The fast-track trade bill was blocked at 52-45 votes. At least 60 were needed to pass a procedural vote to advance.
It was a bit of a blow to the ongoing negotiations for the Trans-Pacific Partnership, which would help eliminate or reduce footwear tariffs from several nations, most importantly Vietnam. The 11 other countries in the partnership, in addition to the U.S., are wrapping up five years of intense negotiations and meeting again at the end of the week in Guam.
“I think the broader concern about was about where the Democrats were [on the bill] and what’s coming up in the House,” said Matt Priest, president of the FDRA. “I don’t want to underestimate or overestimate the vote, but it’s definitely headed for more discussion.”
Priest said he thought it was unlikely that legislators would try to move the bill through the House.
Besides being a major roadblock for the Trans-Pacific Partnership, the vote was also a major loss for President Obama, who faced some of his most vocal opposition from within his own party.
While this is not expected to be the last of Promotion Authority legislation, the loss does mean that Republican leader Mitch McConnell will need to regroup with the GOP. Democrats, too, will likely be hearing from President Obama in the coming days as negotiations continue.
Earlier in the day, Majority Leader McConnell agreed to one of the terms set forth by Minority Leader Harry Reid, called the Trade Adjustment Assistance, giving aid to workers impacted by the trade deal. While the TAA is largely unpopular within Republican ranks, it was an agreed-upon compromise to get Promotion Authority passed.

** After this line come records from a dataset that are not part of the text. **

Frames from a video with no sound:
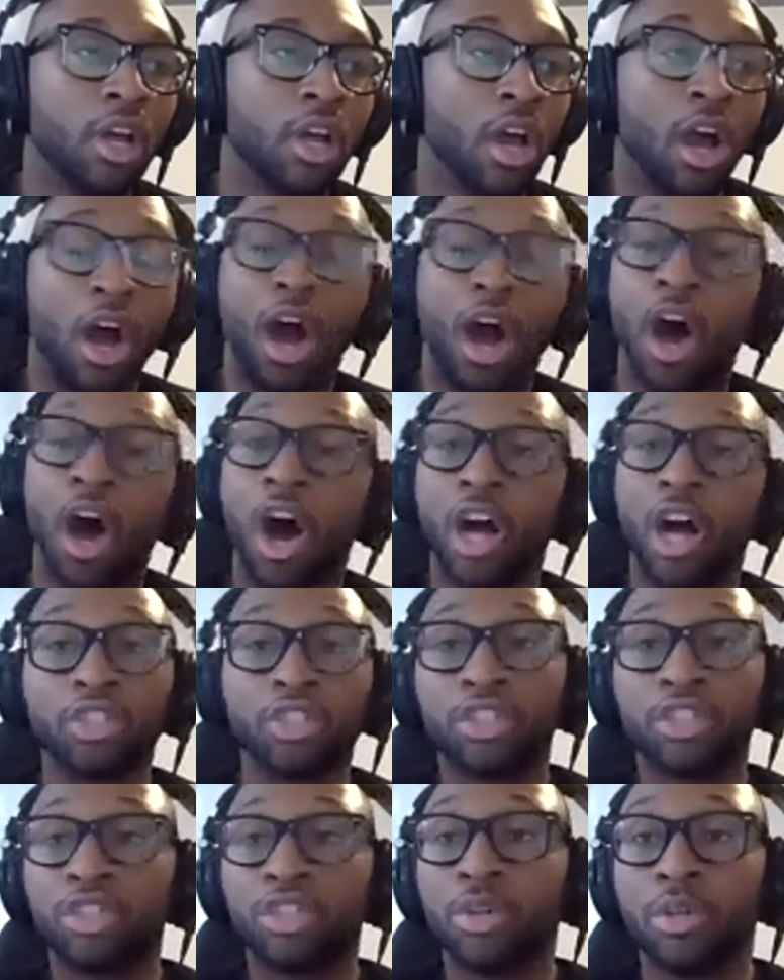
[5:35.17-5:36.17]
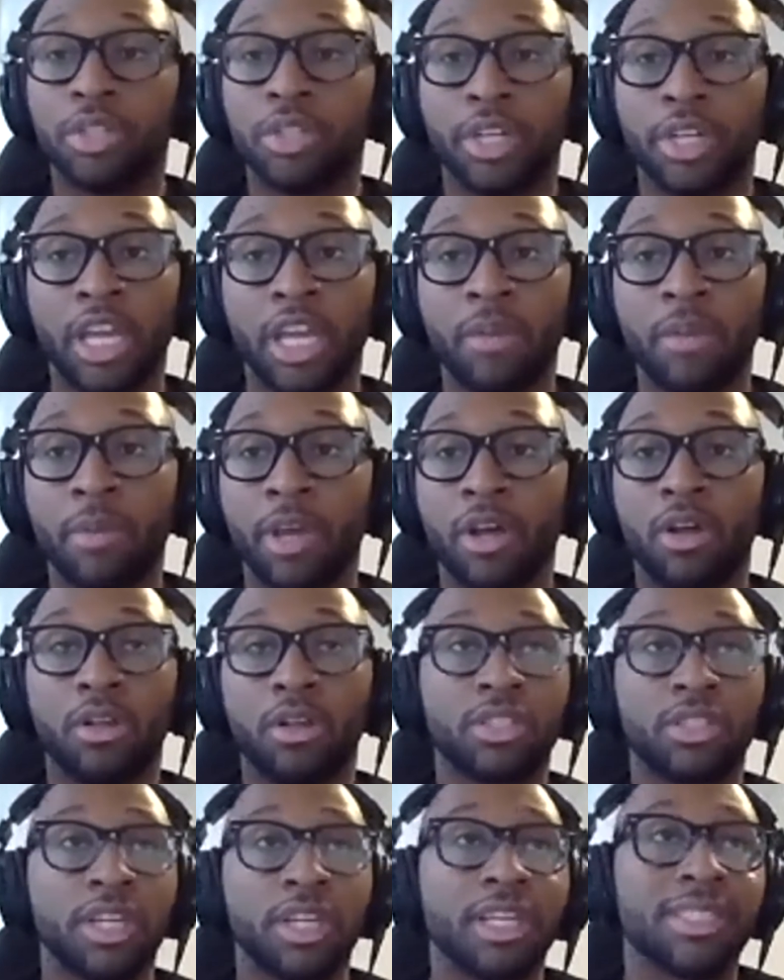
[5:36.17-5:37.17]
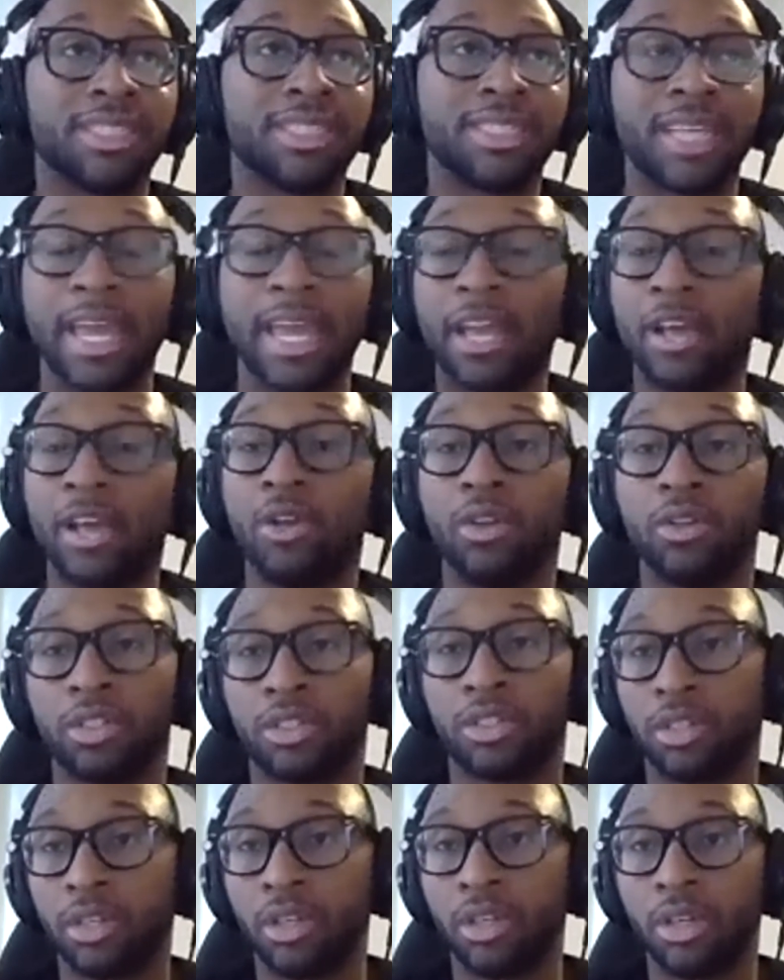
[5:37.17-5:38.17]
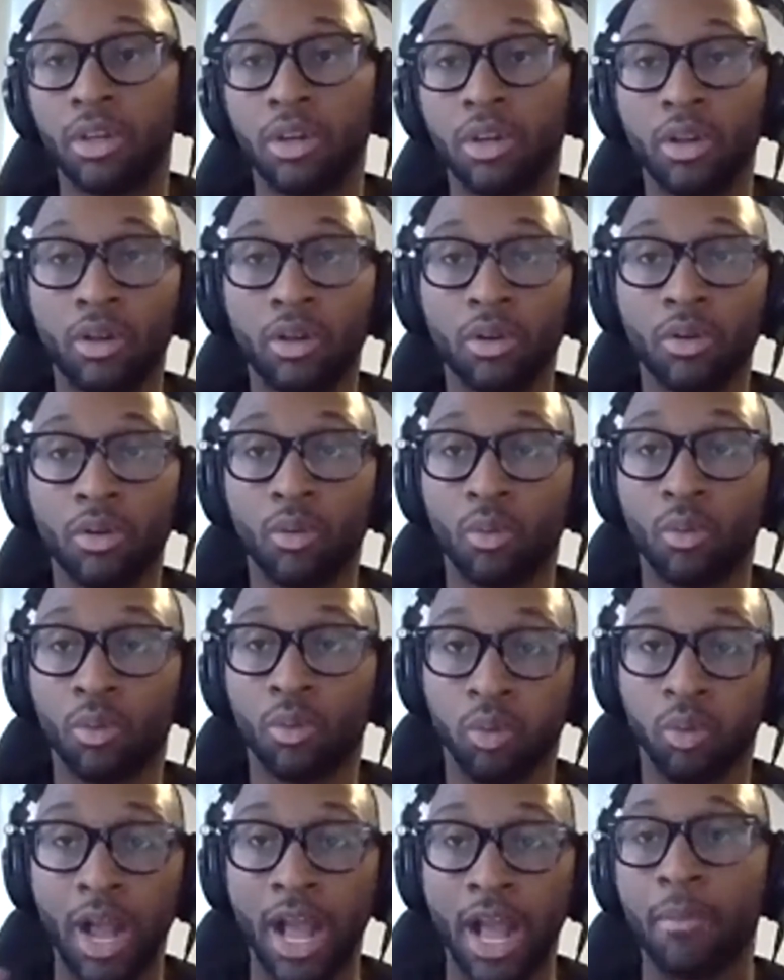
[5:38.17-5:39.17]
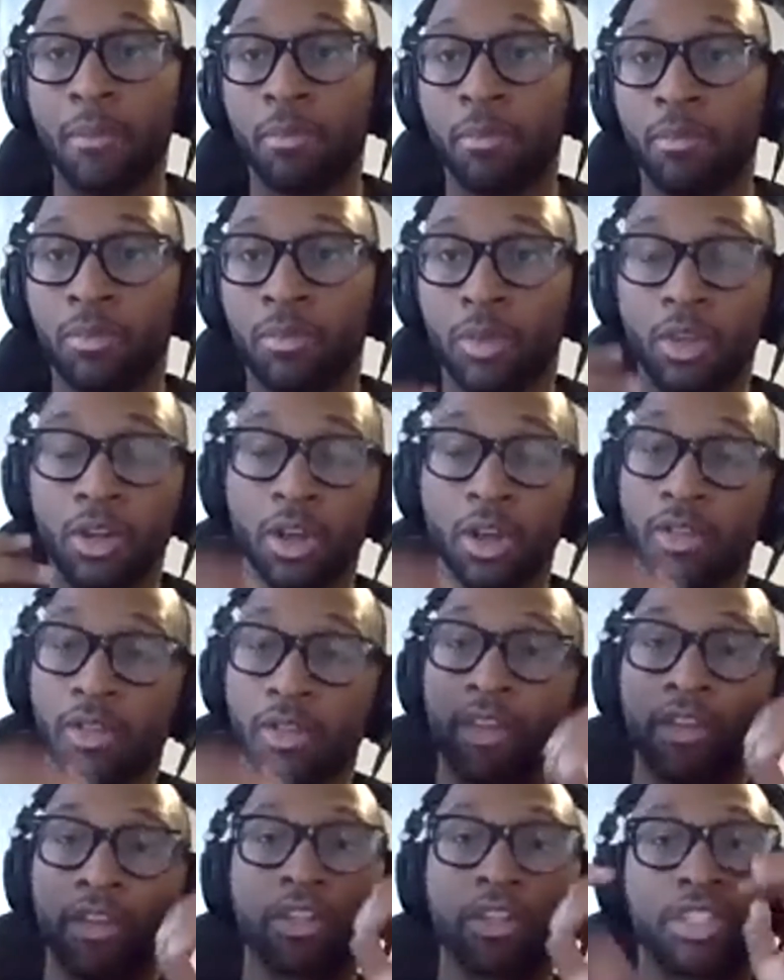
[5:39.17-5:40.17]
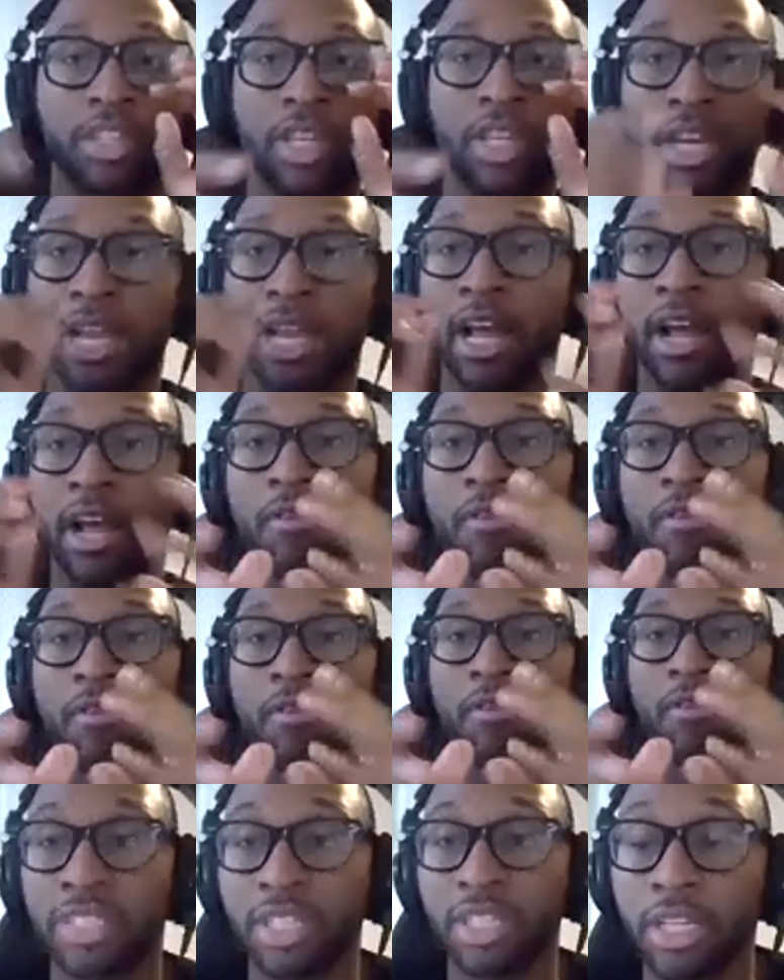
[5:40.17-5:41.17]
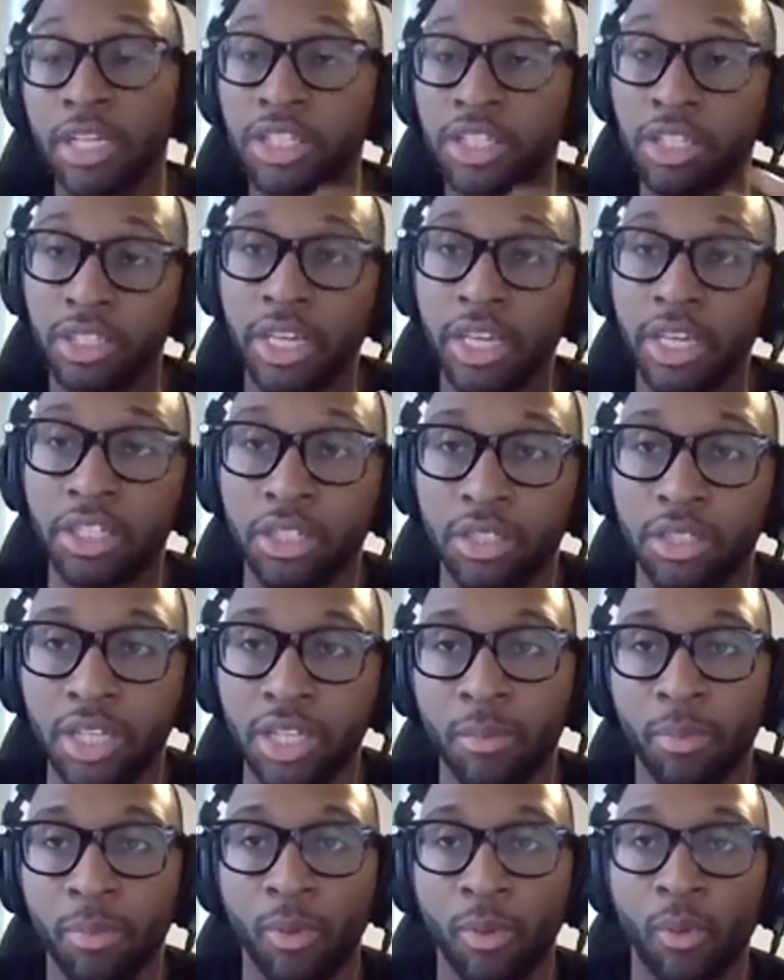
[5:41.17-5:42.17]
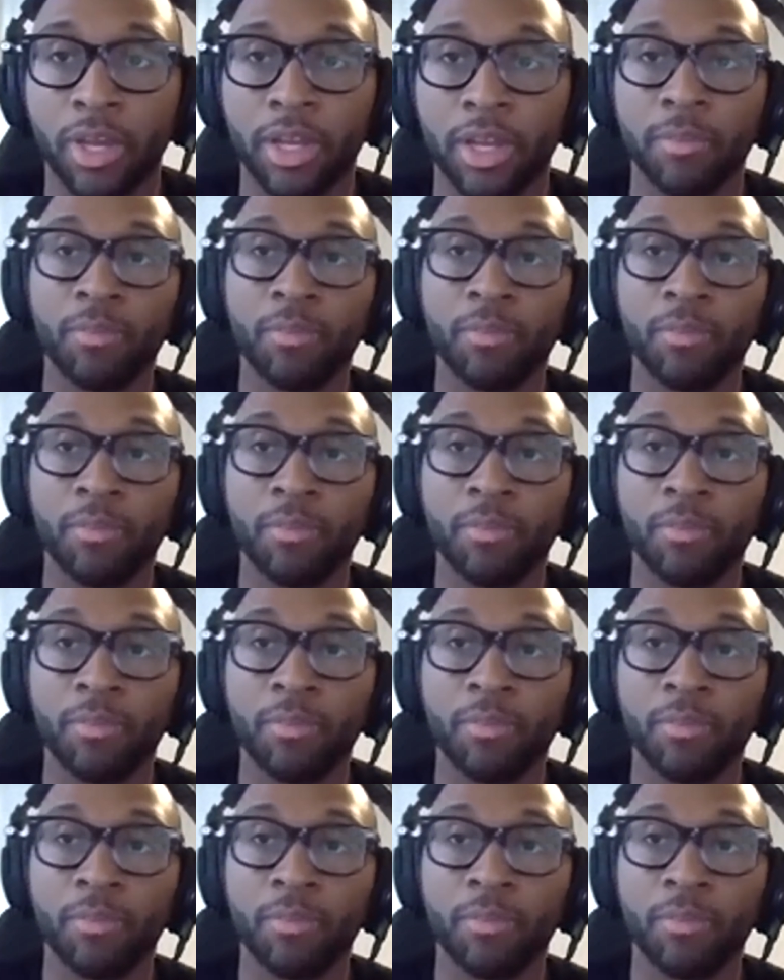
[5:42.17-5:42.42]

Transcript: 100 to 200 emails that a sales rep, that you're sending out from a solicitation standpoint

Two other bills Reid asked to be lumped in with the fast-track bill — customs legislation aimed at curbing currency manipulation and protecting worker rights, and a deal extending a trade program with sub-Saharan Africa — were not a part of the compromise.
The issue of the currency manipulation seems to be a major sticking point for both parties, where the democrats are insisting on the inclusion in the Promotion Authority bill, but Republicans are concerned if that would spur a presidential veto.
“We haven’t had a real trade policy debate in this chamber since at least 2002,” said Senator Orrin Hatch, one of the bill’s sponsors on the floor of the Senate. “That’s 13 years ago. Think about that. We need to be actively working to break down barriers for American exports. This is how we can grow our economy and create good, high-paying jobs for American workers.”
Liberal Democrats, including Senator Barbara Boxer and Senator Bernie Sanders, spoke against the bill this morning, with Sanders singling out President Obama’s trip to Nike last Friday.
Sanders called the trip “disappointing” and argued that Nike’s expansion overseas has benefited only the top CEOs of that company while leaving workers with little income to show for their work. “While Mr. Knight’s net worth has more than tripled since 1999, the average Vietnamese worker who makes Nike shoes earns pennies an hour. That is pretty much synonymous with what unfettered free trade is all about: a handful of people like Phil Knight become multi, multibillionaires and poor people all over the world are exploited,” Sanders said.
The Senate block also sends a strong message to other TPP member countries ahead of the next round of negotiations for the deal in Guam starting Friday.
“We’re hoping for so positive movement in the next couple days to show there is still momentum before the talks resume,” said Priest. “But it’s always a balancing act with domestic politics and your trading partners.”